Work task
From the first line of the data below through the line holding "[1:29.40-1:42.75]", output each line exactly and leave the pictures out.

----- Source records

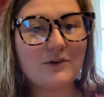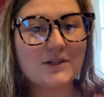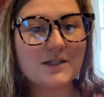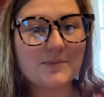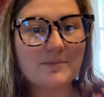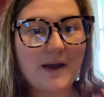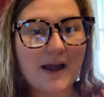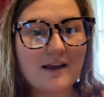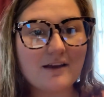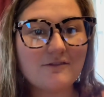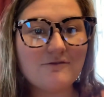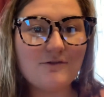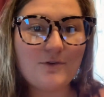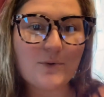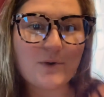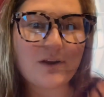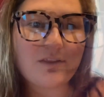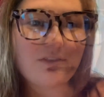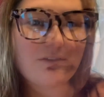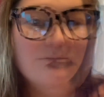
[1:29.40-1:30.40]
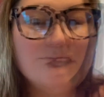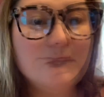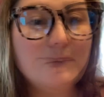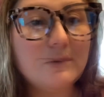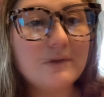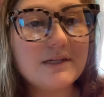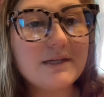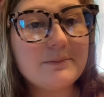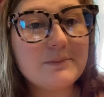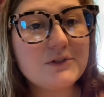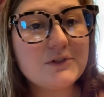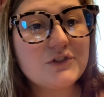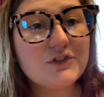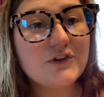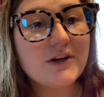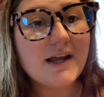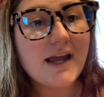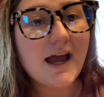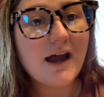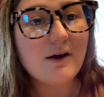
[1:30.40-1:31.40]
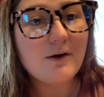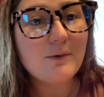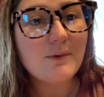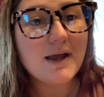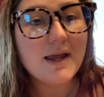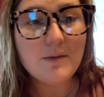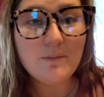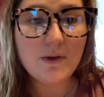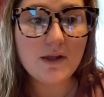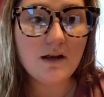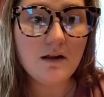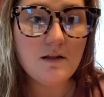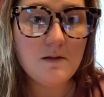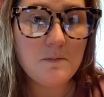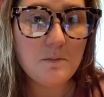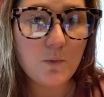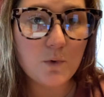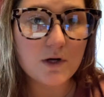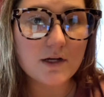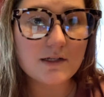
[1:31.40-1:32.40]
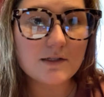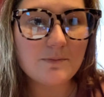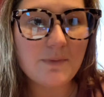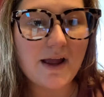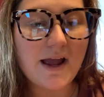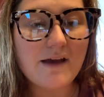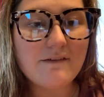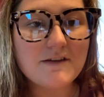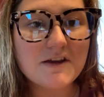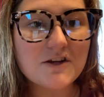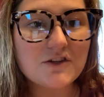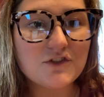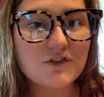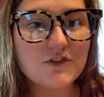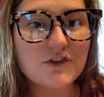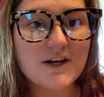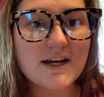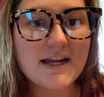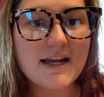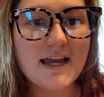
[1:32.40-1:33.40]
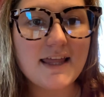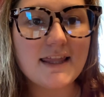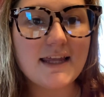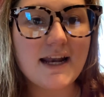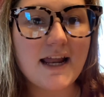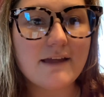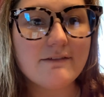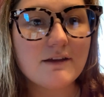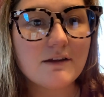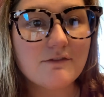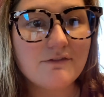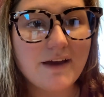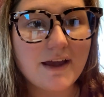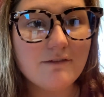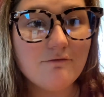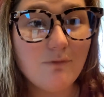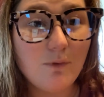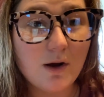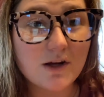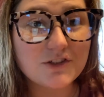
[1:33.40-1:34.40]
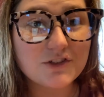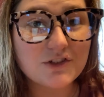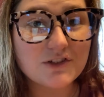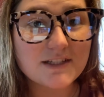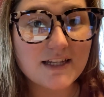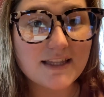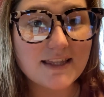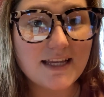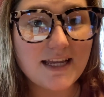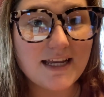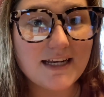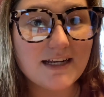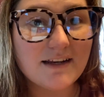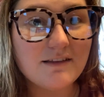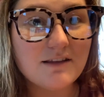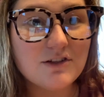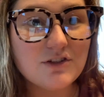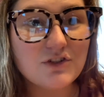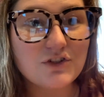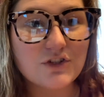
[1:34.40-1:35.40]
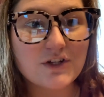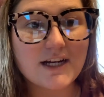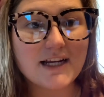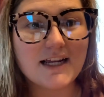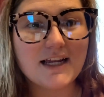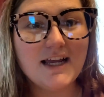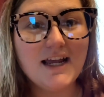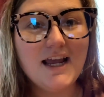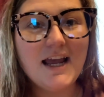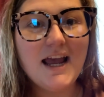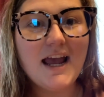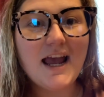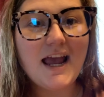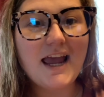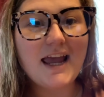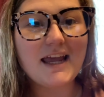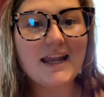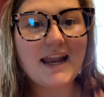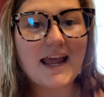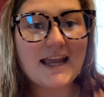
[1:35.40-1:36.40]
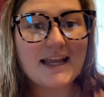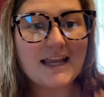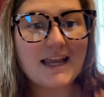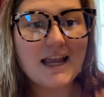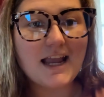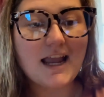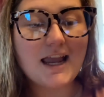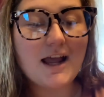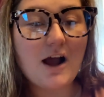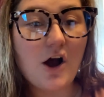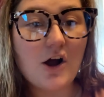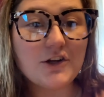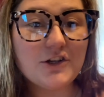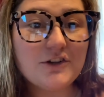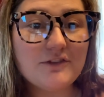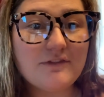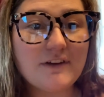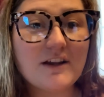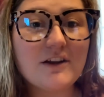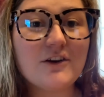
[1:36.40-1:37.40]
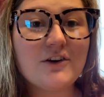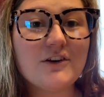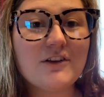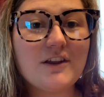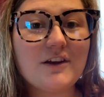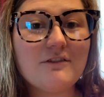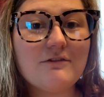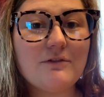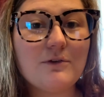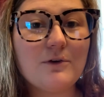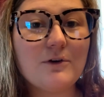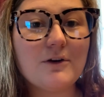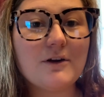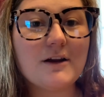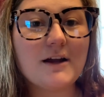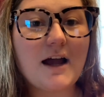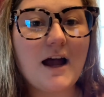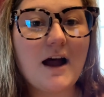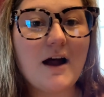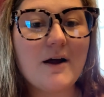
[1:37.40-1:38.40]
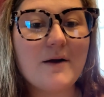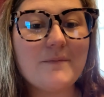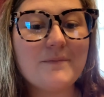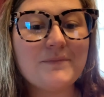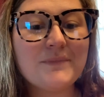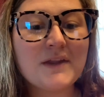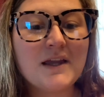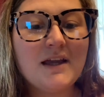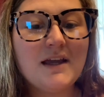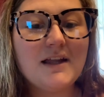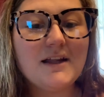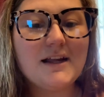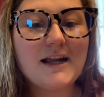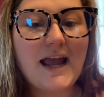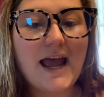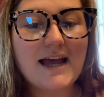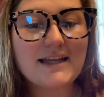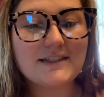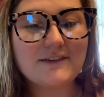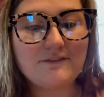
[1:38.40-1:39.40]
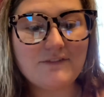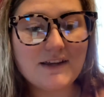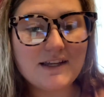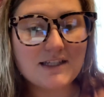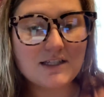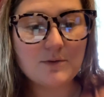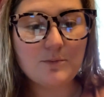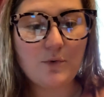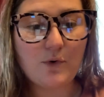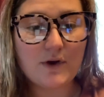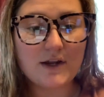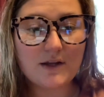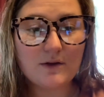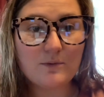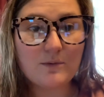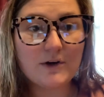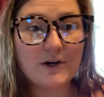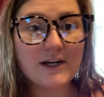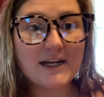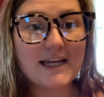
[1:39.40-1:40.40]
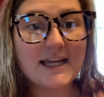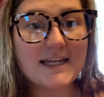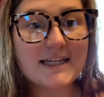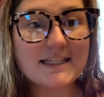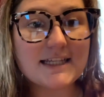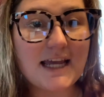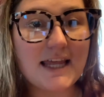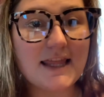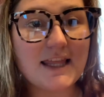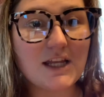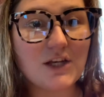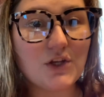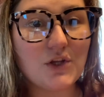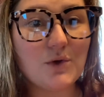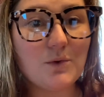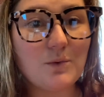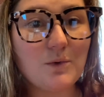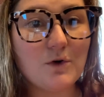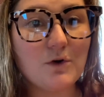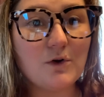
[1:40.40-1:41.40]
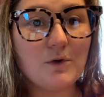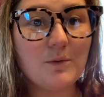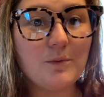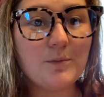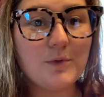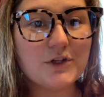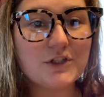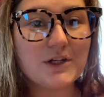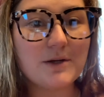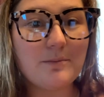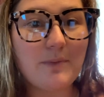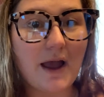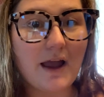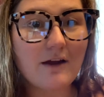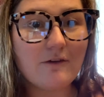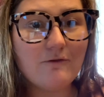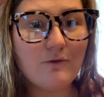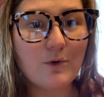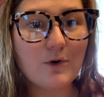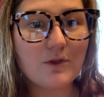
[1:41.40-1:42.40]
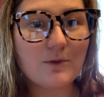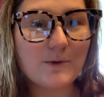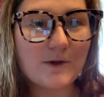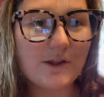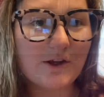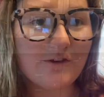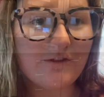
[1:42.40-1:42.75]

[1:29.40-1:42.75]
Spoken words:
back and forth. You will demonstrate how a pendulum works by having a string and then having 5 washers at the end of the string and hanging it on your finger. Therefore, it has a fixed point where it is, and then you will push it back and forth with your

----------

Written reply
[1:29.40-1:30.40]
[1:30.40-1:31.40]
[1:31.40-1:32.40]
[1:32.40-1:33.40]
[1:33.40-1:34.40]
[1:34.40-1:35.40]
[1:35.40-1:36.40]
[1:36.40-1:37.40]
[1:37.40-1:38.40]
[1:38.40-1:39.40]
[1:39.40-1:40.40]
[1:40.40-1:41.40]
[1:41.40-1:42.40]
[1:42.40-1:42.75]

[1:29.40-1:42.75]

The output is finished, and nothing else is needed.